● What you should do: Leave out the pictures and retype all the entries below exactly.

== Material for this exercise

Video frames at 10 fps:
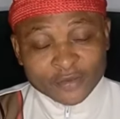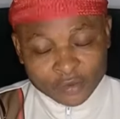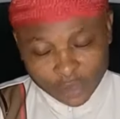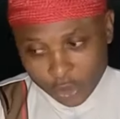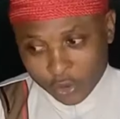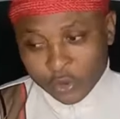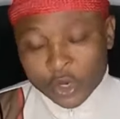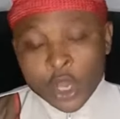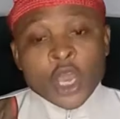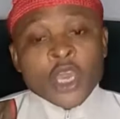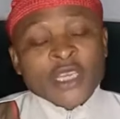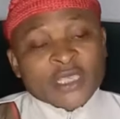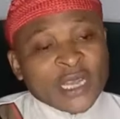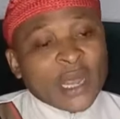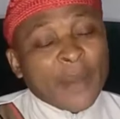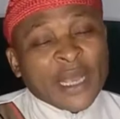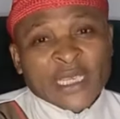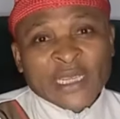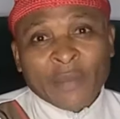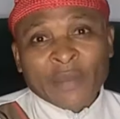Thank you. He said that Mazi
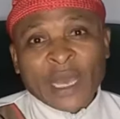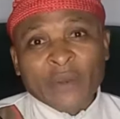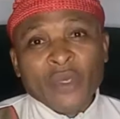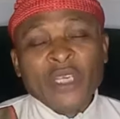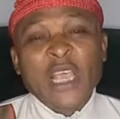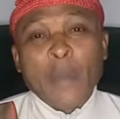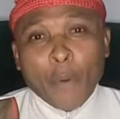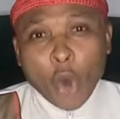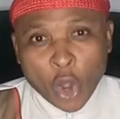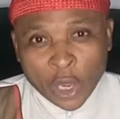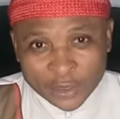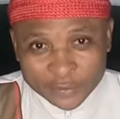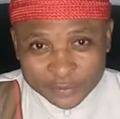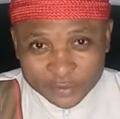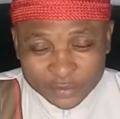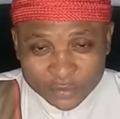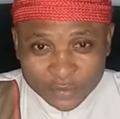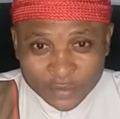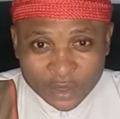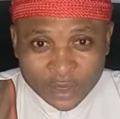Nnamdi Kanu is a boy,
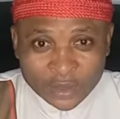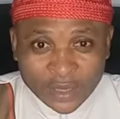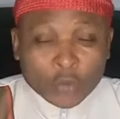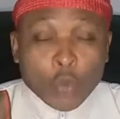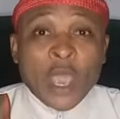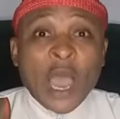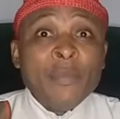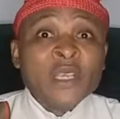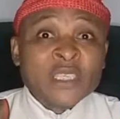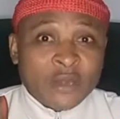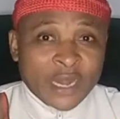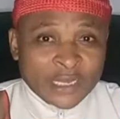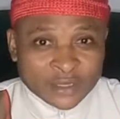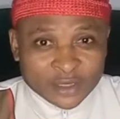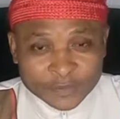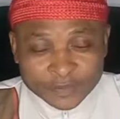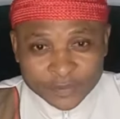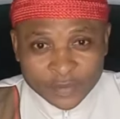that we are miscreants.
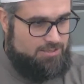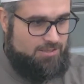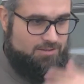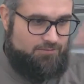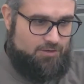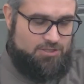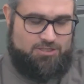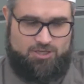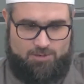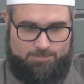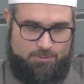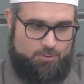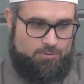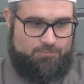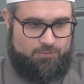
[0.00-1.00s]
And the verses are
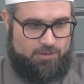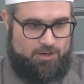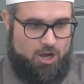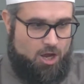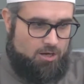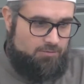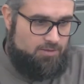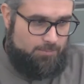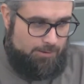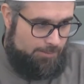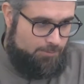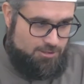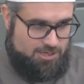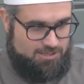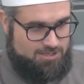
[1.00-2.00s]
beautiful and all of them are
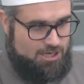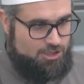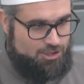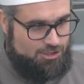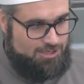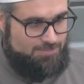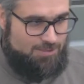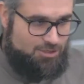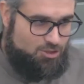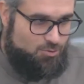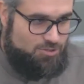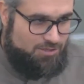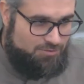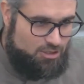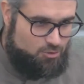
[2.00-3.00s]
representations. I'm just
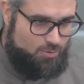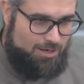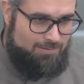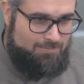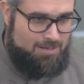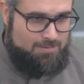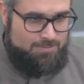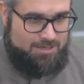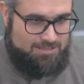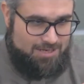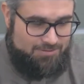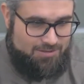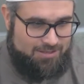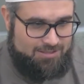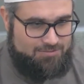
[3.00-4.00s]
choosing this one because I
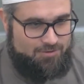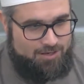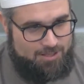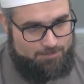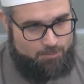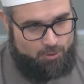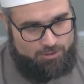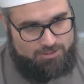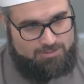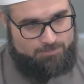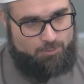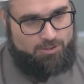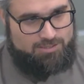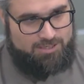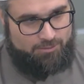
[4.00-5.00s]
think it's very important to
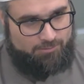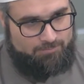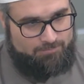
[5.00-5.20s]
point out.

====

● Solution for this exercise:
Video frames at 10 fps:
Thank you. He said that Mazi
Nnamdi Kanu is a boy,
that we are miscreants.
[0.00-1.00s]
And the verses are
[1.00-2.00s]
beautiful and all of them are
[2.00-3.00s]
representations. I'm just
[3.00-4.00s]
choosing this one because I
[4.00-5.00s]
think it's very important to
[5.00-5.20s]
point out.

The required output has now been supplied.